Par ailleurs, les requérants ne démontrent nullement l'inexactitude des faits retenus alors par la Cour dans son arrêt du 10 mai 2016 qui avait relevé qu'il résultait de la main courante du 11septembre 2013, qu'à cette date les forces de l'ordre avaient dû intervenir dans le cadre d'une rixe, alors qu'une personne présentant des traces de strangulations disait avoir été agressée par le " videur " du bar du " quartier général " sans que la circonstance que cette main-courante fasse apparaitre comme adresse des faits le 92 rue Oberkampf alors que cet établissement est situé au numéro 103 de cette rue, permette de remettre en cause le lien entre ces troubles à l'ordre public et cet établissement. De même, ainsi que le retenait la Cour dans son arrêt du 10 mai 2016 une altercation était survenue le 21 septembre 2013, qui avait eu lieu selon la main-courante à l'"angle Oberkampf/Saint-Maur ", soit à l'emplacement exact du " Quartier Général ", tandis que les personnes mêlées à cette rixe se trouvaient devant le bar et que l'un d'eux a dit s'être fait arracher sa chaine " à l'intérieur de l'établissement le quartier général ". Enfin un autre incident avait justifié l'intervention des forces de l'ordre le 27 décembre 2013, la plaignante indiquant que ses amis auraient reçu des coups de matraque du " videur " de l'établissement sans que la crédibilité de ce document soit susceptible d'être remise en cause par le seul fait que l'adresse indiquée soit le 101 rue Oberkampf au lieu du 103, dès lors que le nom de l'établissement
" le quartier général " est expressément cité par les personnes entendues. Au vu de l'ensemble de ces éléments, la réalité d'une atteinte grave à l'ordre public est établie par ces différents incidents et les requérants ne sont dès lors pas fondés à soutenir que le préfet de police n'aurait pu légalement prendre la décision contestée de non-renouvellement de leur autorisation d'ouverture nocturne au terme d'une procédure régulière respectant les dispositions de l'article 24 de la loi du 12 avril 2000 alors applicable. Par suite, faute de lien de causalité entre l'illégalité fautive et le préjudice allégué, les conclusions indemnitaires présentées par les requérants doivent être rejetées.
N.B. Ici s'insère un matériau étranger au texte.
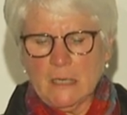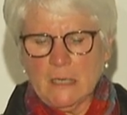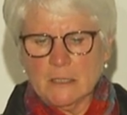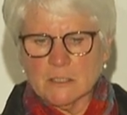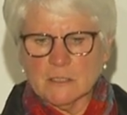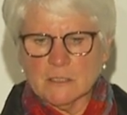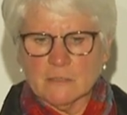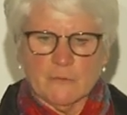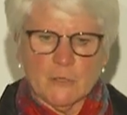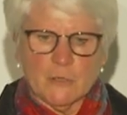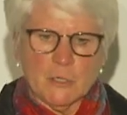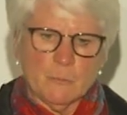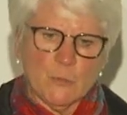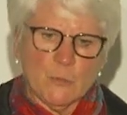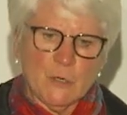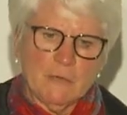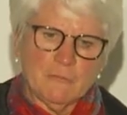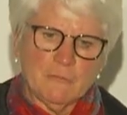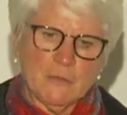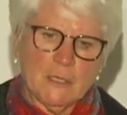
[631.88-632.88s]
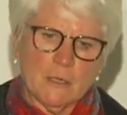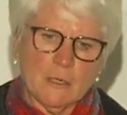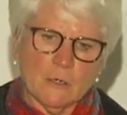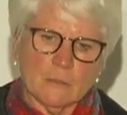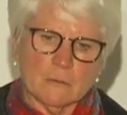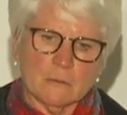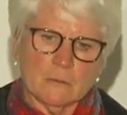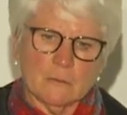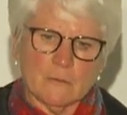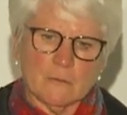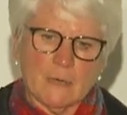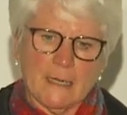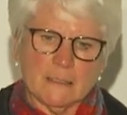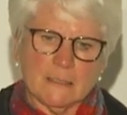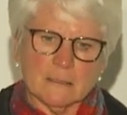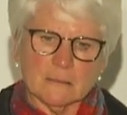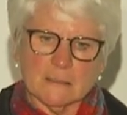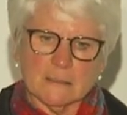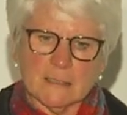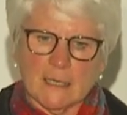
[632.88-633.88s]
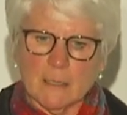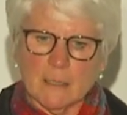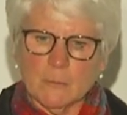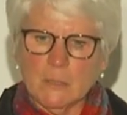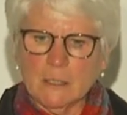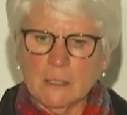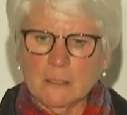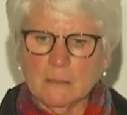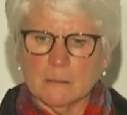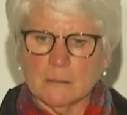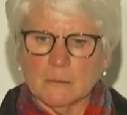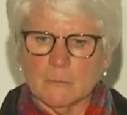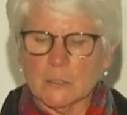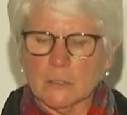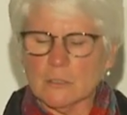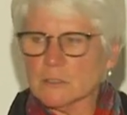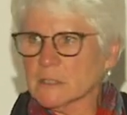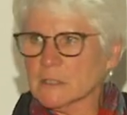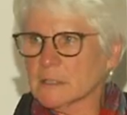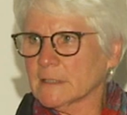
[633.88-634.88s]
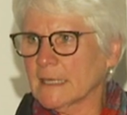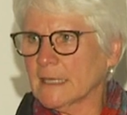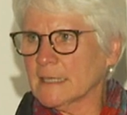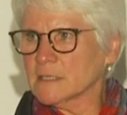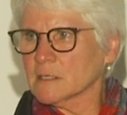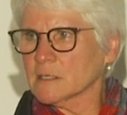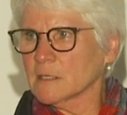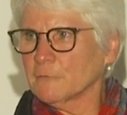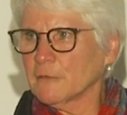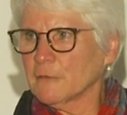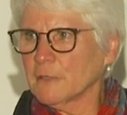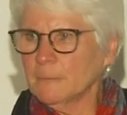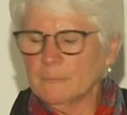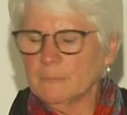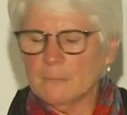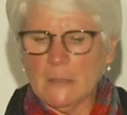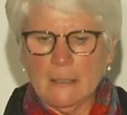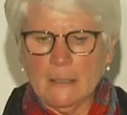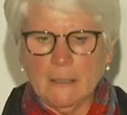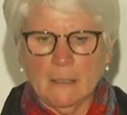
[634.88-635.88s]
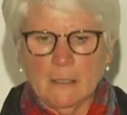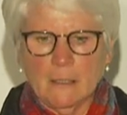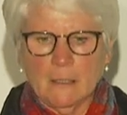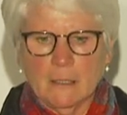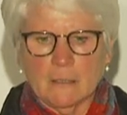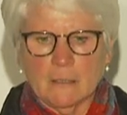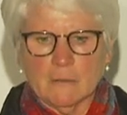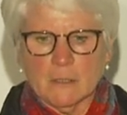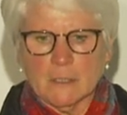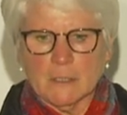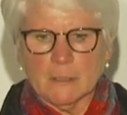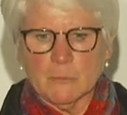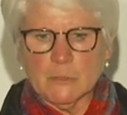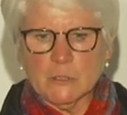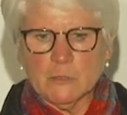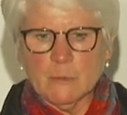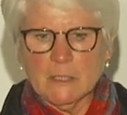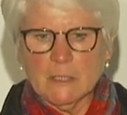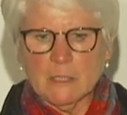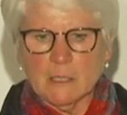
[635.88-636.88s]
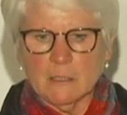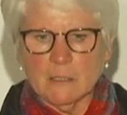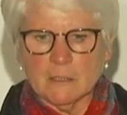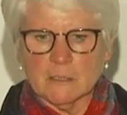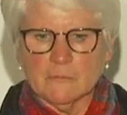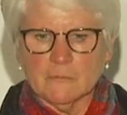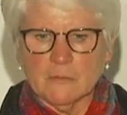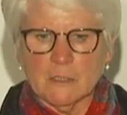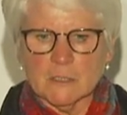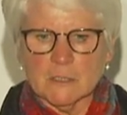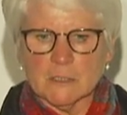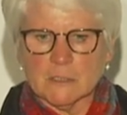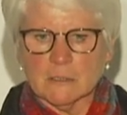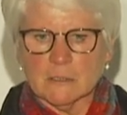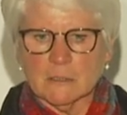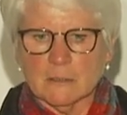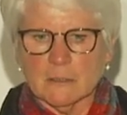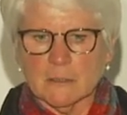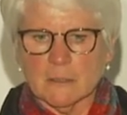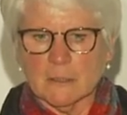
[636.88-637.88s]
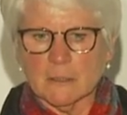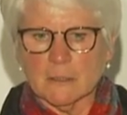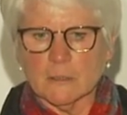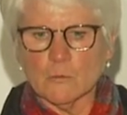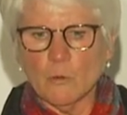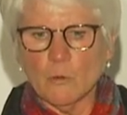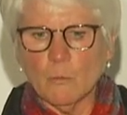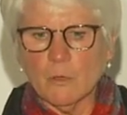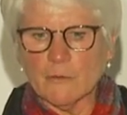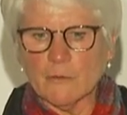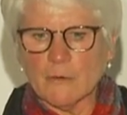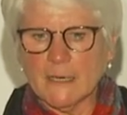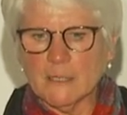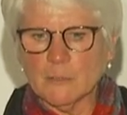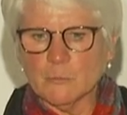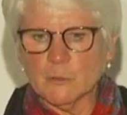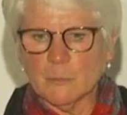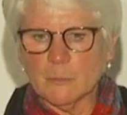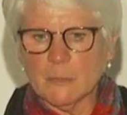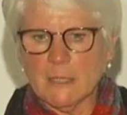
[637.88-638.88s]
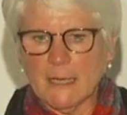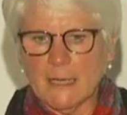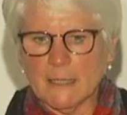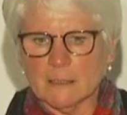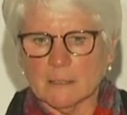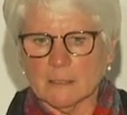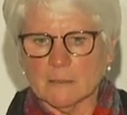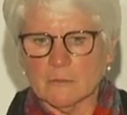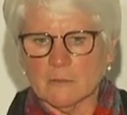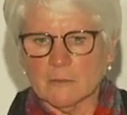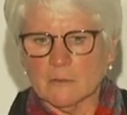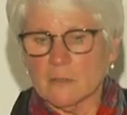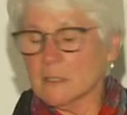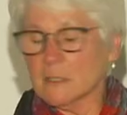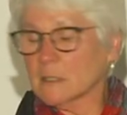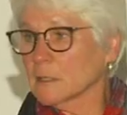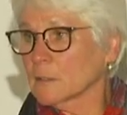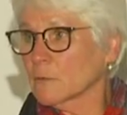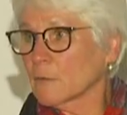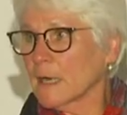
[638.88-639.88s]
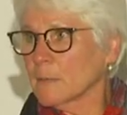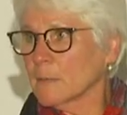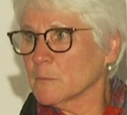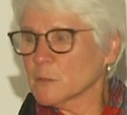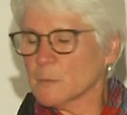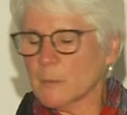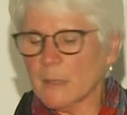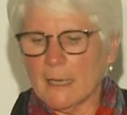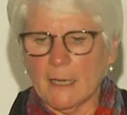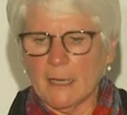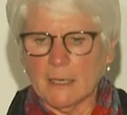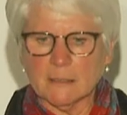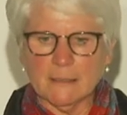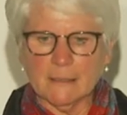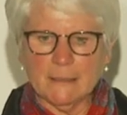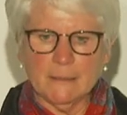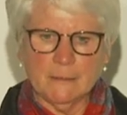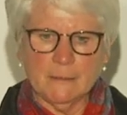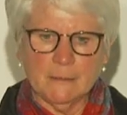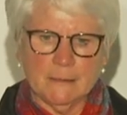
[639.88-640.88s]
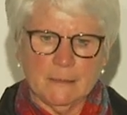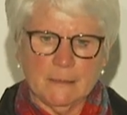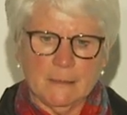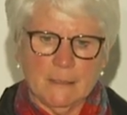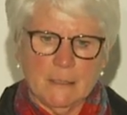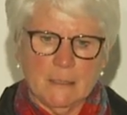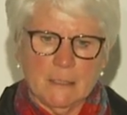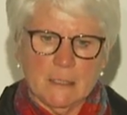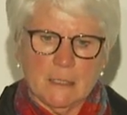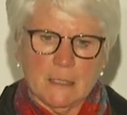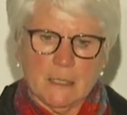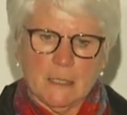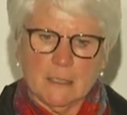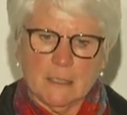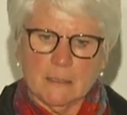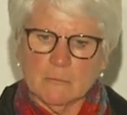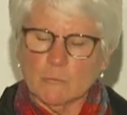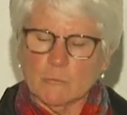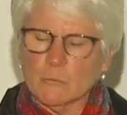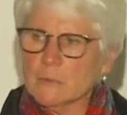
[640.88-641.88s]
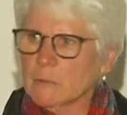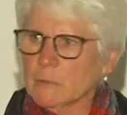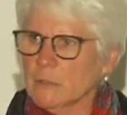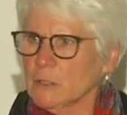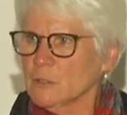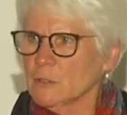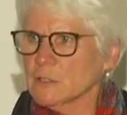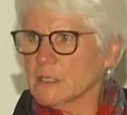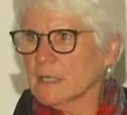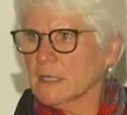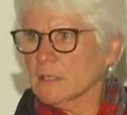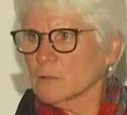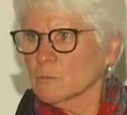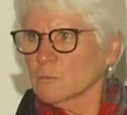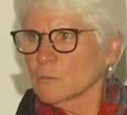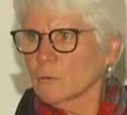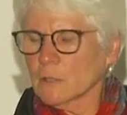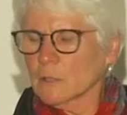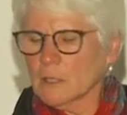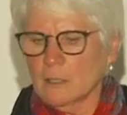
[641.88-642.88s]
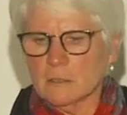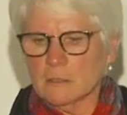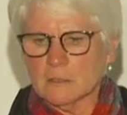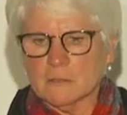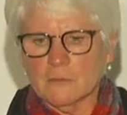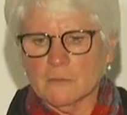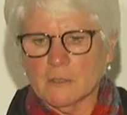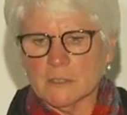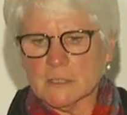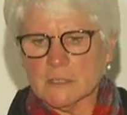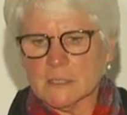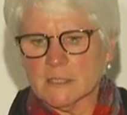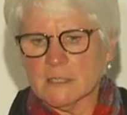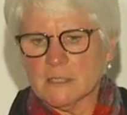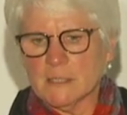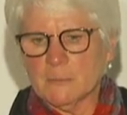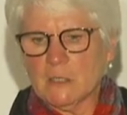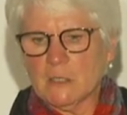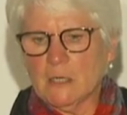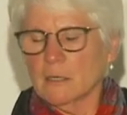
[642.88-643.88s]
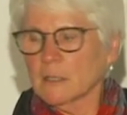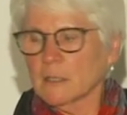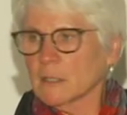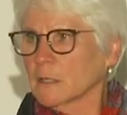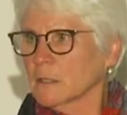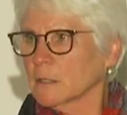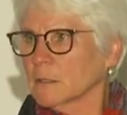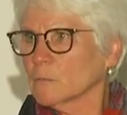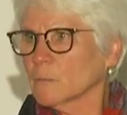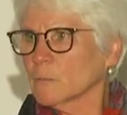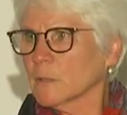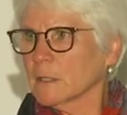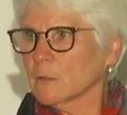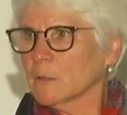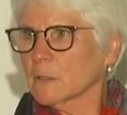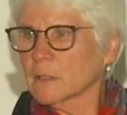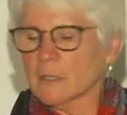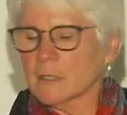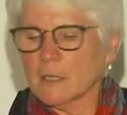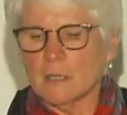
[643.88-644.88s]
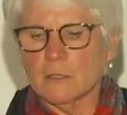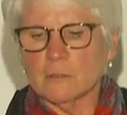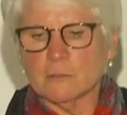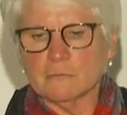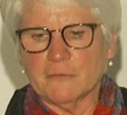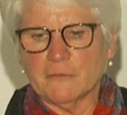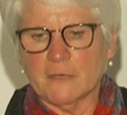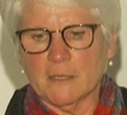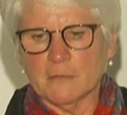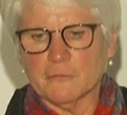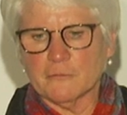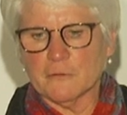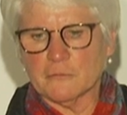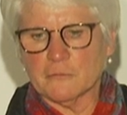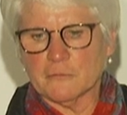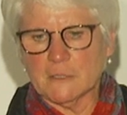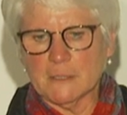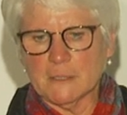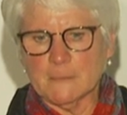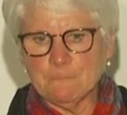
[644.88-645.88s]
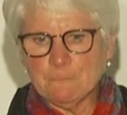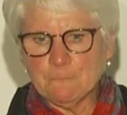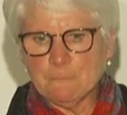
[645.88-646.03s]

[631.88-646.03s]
Just very briefly on rate and timing, because it does differ between cultivars. A normal rate would be 830 grams per hectare, and we use that on all cultivars except Gala, where you can go to 550.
4. Il résulte de tout ce qui précède que Mme B... et M. E... ne sont pas fondés à soutenir que c'est à tort que, par le jugement attaqué, le Tribunal administratif de Paris a rejeté leur demande. Leur requête ne peut par suite qu'être rejetée y compris leurs conclusions présentées au titre de l'article L. 761-1 du code de justice administrative.
DÉCIDE :
Article 1er : La requête de Mme B... et M. E... est rejetée.
Article 2 : Le présent arrêt sera notifié à Mme C... B..., à M. F... E... et au préfet de police
Délibéré après l'audience du 22 septembre 2020, à laquelle siégeaient :
- Mme Fuchs Taugourdeau, président de chambre,
- M. Niollet, président-assesseur,
- Mme D... premier conseiller.
Lu en audience publique, le 6 octobre 2020.
Le rapporteur,
M-I. D...Le président,
O. FUCHS TAUGOURDEAU
Le greffier,
T. ROBERT
La République mande et ordonne au ministre de l'intérieur en ce qui le concerne ou à tous huissiers de justice à ce requis en ce qui concerne les voies de droit commun contre les parties privées, de pourvoir à l'exécution de la présente décision.